── Entries provided

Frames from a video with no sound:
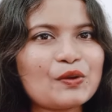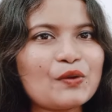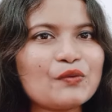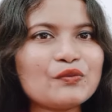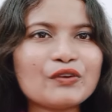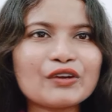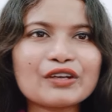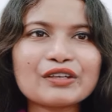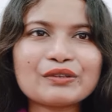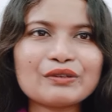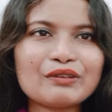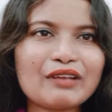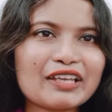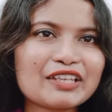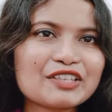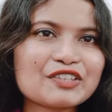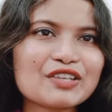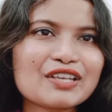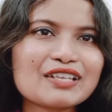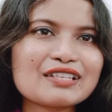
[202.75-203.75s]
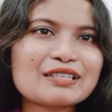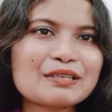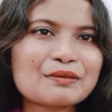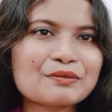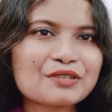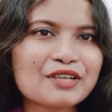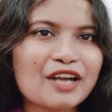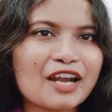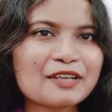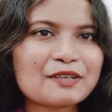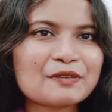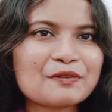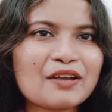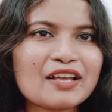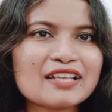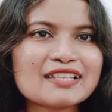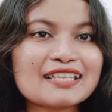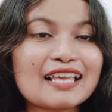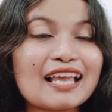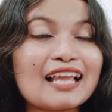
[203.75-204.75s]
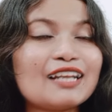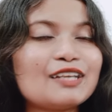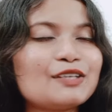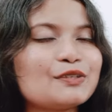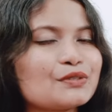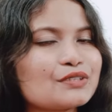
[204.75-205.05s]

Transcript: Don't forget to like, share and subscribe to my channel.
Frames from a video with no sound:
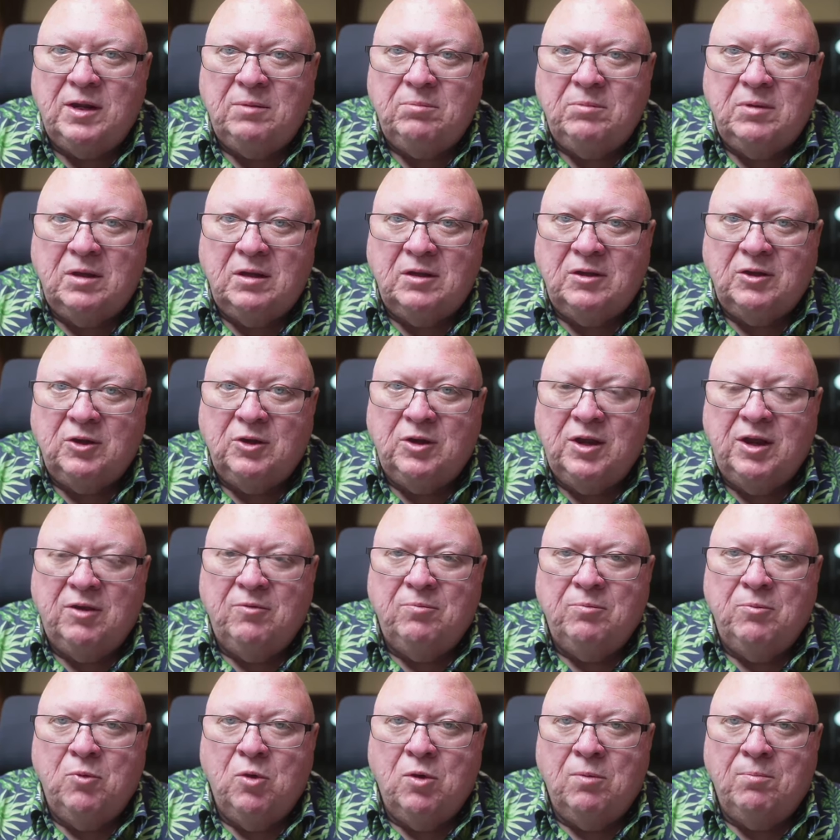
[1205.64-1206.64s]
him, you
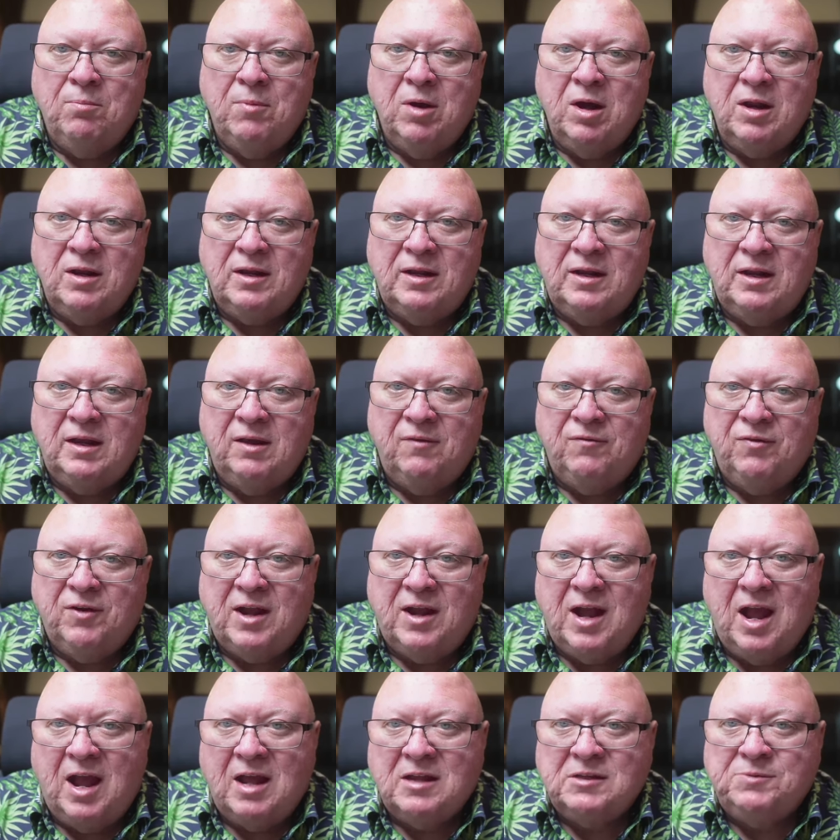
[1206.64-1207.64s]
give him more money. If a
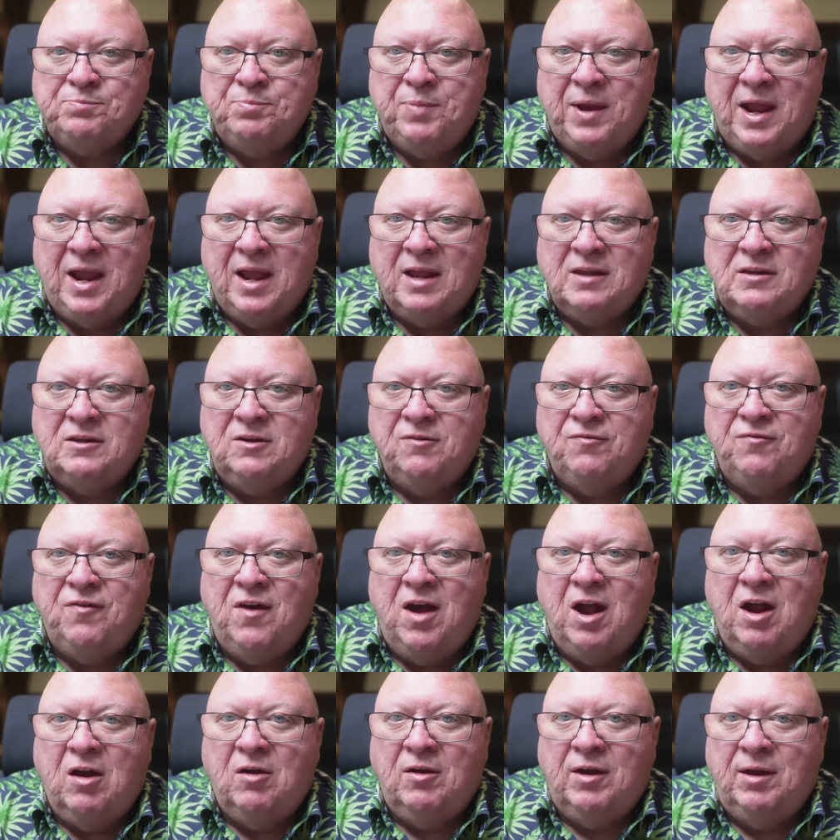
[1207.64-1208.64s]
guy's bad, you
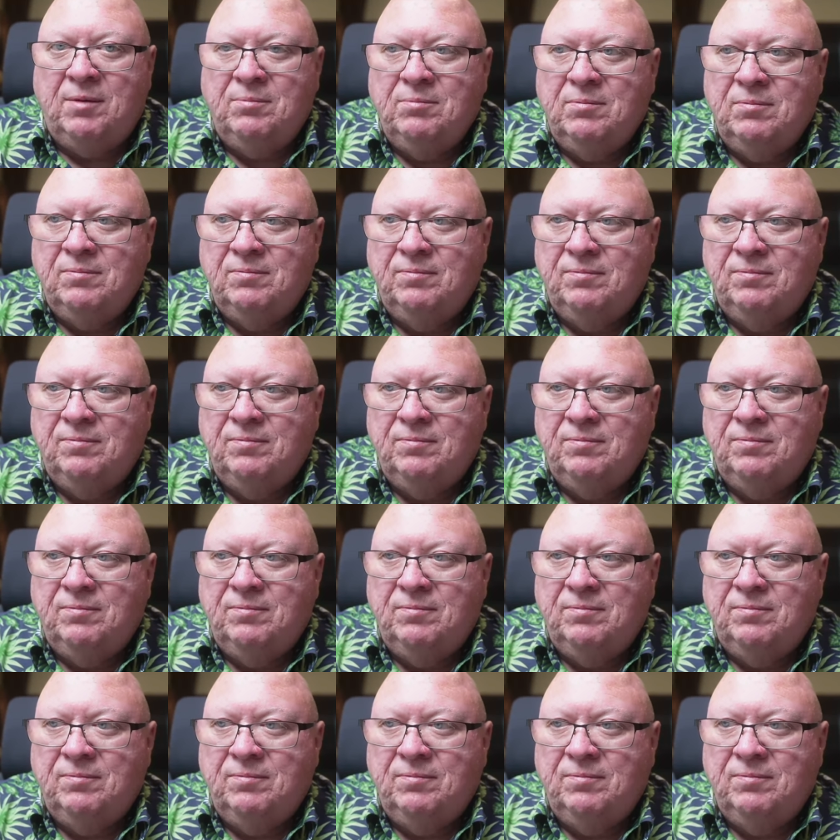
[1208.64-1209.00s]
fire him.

────

• Your task: A word-for-word copy of all the data, without pictures, is the expected output.

• Output below:
Frames from a video with no sound:
[202.75-203.75s]
[203.75-204.75s]
[204.75-205.05s]

Transcript: Don't forget to like, share and subscribe to my channel.
Frames from a video with no sound:
[1205.64-1206.64s]
him, you
[1206.64-1207.64s]
give him more money. If a
[1207.64-1208.64s]
guy's bad, you
[1208.64-1209.00s]
fire him.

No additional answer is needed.